Problem statement: Pictures stay out of the answer, but every line of the material must be restated exactly.

::: Data section :::

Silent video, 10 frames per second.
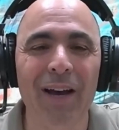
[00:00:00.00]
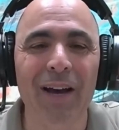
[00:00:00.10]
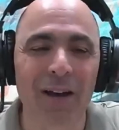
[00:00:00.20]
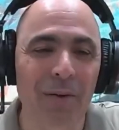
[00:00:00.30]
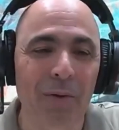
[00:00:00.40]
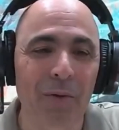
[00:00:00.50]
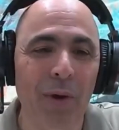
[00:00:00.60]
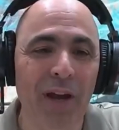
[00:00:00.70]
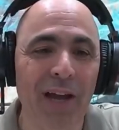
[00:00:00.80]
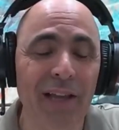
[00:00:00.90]
The
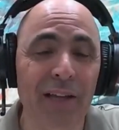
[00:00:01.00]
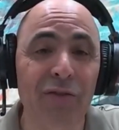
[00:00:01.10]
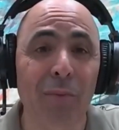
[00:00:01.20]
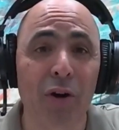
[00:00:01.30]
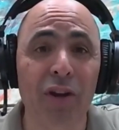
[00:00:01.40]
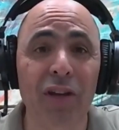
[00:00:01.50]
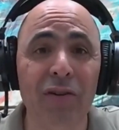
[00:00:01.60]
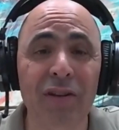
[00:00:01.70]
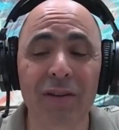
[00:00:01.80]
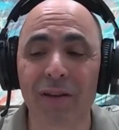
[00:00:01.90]
way I like to
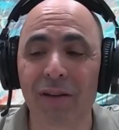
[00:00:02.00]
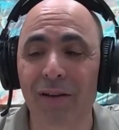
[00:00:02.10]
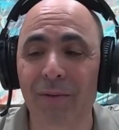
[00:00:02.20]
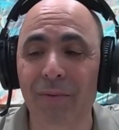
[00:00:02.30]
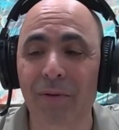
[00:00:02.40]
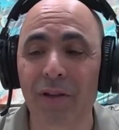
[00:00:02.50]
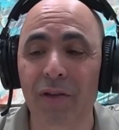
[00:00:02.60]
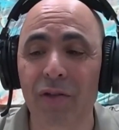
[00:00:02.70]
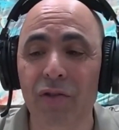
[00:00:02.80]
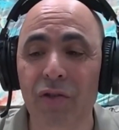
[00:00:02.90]
market
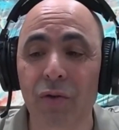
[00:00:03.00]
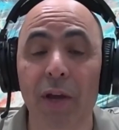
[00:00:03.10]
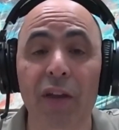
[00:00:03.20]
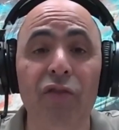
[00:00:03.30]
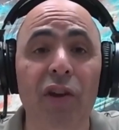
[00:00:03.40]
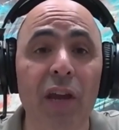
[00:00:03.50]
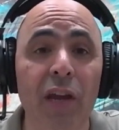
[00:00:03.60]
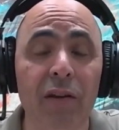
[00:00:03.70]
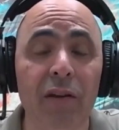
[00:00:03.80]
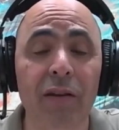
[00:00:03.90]
is to
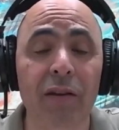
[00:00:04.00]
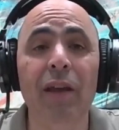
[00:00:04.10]
educate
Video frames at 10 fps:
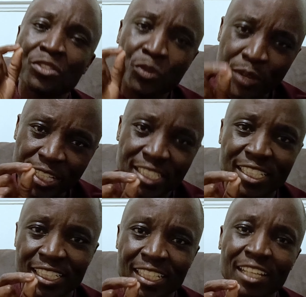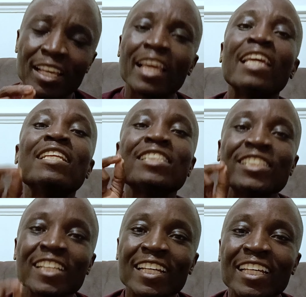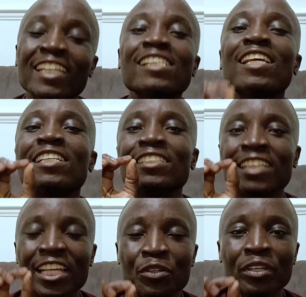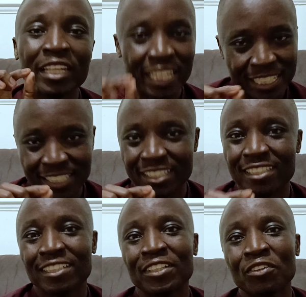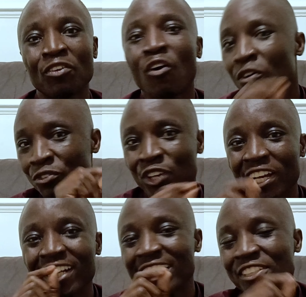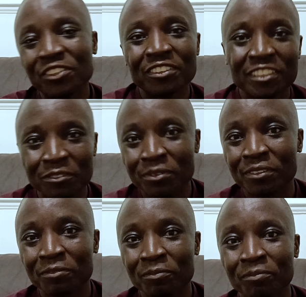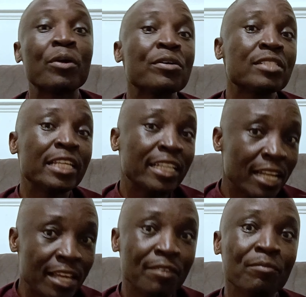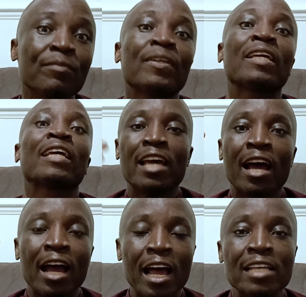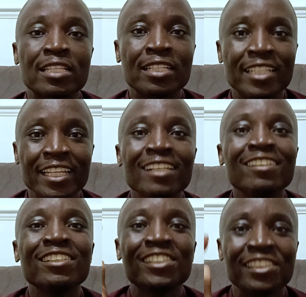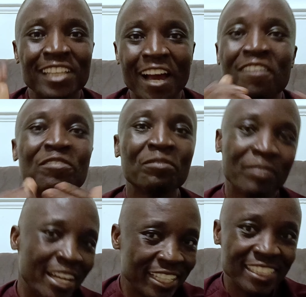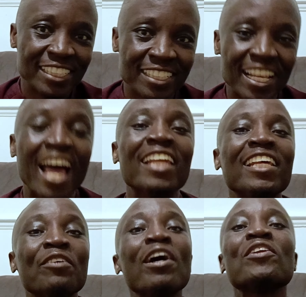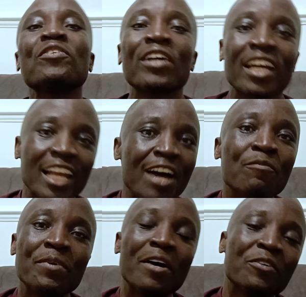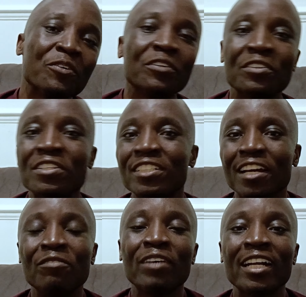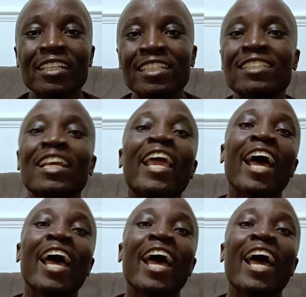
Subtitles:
strict in checking the genuineness of your relationships, because they claim there are still sham marriages and they want to clamp down on those sham marriages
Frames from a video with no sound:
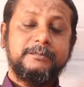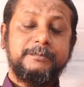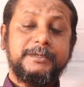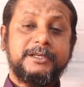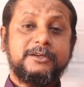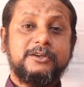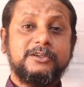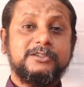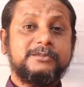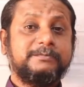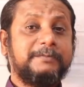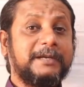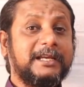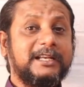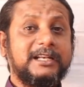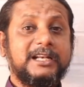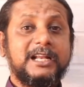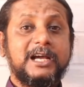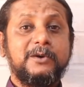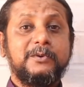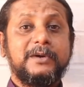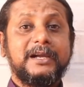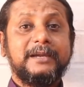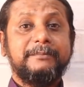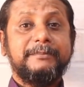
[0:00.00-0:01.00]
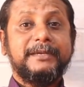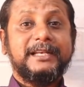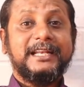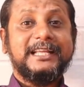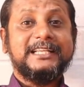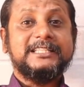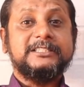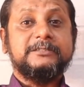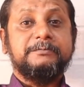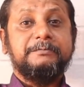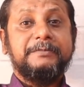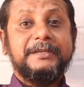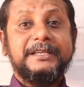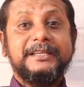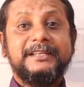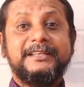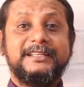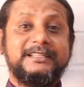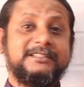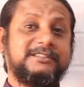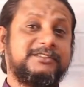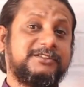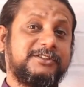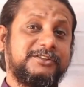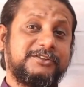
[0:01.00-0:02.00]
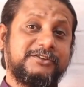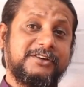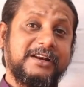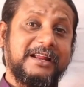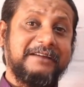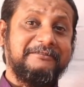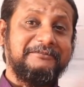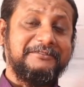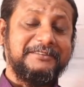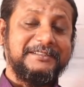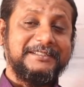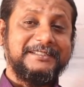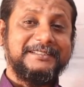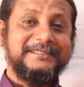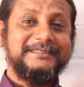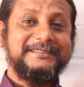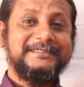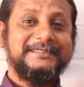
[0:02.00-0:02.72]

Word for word: Because by now I'm an experienced traveler.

:::

Expected answer:
Silent video, 10 frames per second.
[00:00:00.00]
[00:00:00.10]
[00:00:00.20]
[00:00:00.30]
[00:00:00.40]
[00:00:00.50]
[00:00:00.60]
[00:00:00.70]
[00:00:00.80]
[00:00:00.90]
The
[00:00:01.00]
[00:00:01.10]
[00:00:01.20]
[00:00:01.30]
[00:00:01.40]
[00:00:01.50]
[00:00:01.60]
[00:00:01.70]
[00:00:01.80]
[00:00:01.90]
way I like to
[00:00:02.00]
[00:00:02.10]
[00:00:02.20]
[00:00:02.30]
[00:00:02.40]
[00:00:02.50]
[00:00:02.60]
[00:00:02.70]
[00:00:02.80]
[00:00:02.90]
market
[00:00:03.00]
[00:00:03.10]
[00:00:03.20]
[00:00:03.30]
[00:00:03.40]
[00:00:03.50]
[00:00:03.60]
[00:00:03.70]
[00:00:03.80]
[00:00:03.90]
is to
[00:00:04.00]
[00:00:04.10]
educate
Video frames at 10 fps:
Subtitles:
strict in checking the genuineness of your relationships, because they claim there are still sham marriages and they want to clamp down on those sham marriages
Frames from a video with no sound:
[0:00.00-0:01.00]
[0:01.00-0:02.00]
[0:02.00-0:02.72]

Word for word: Because by now I'm an experienced traveler.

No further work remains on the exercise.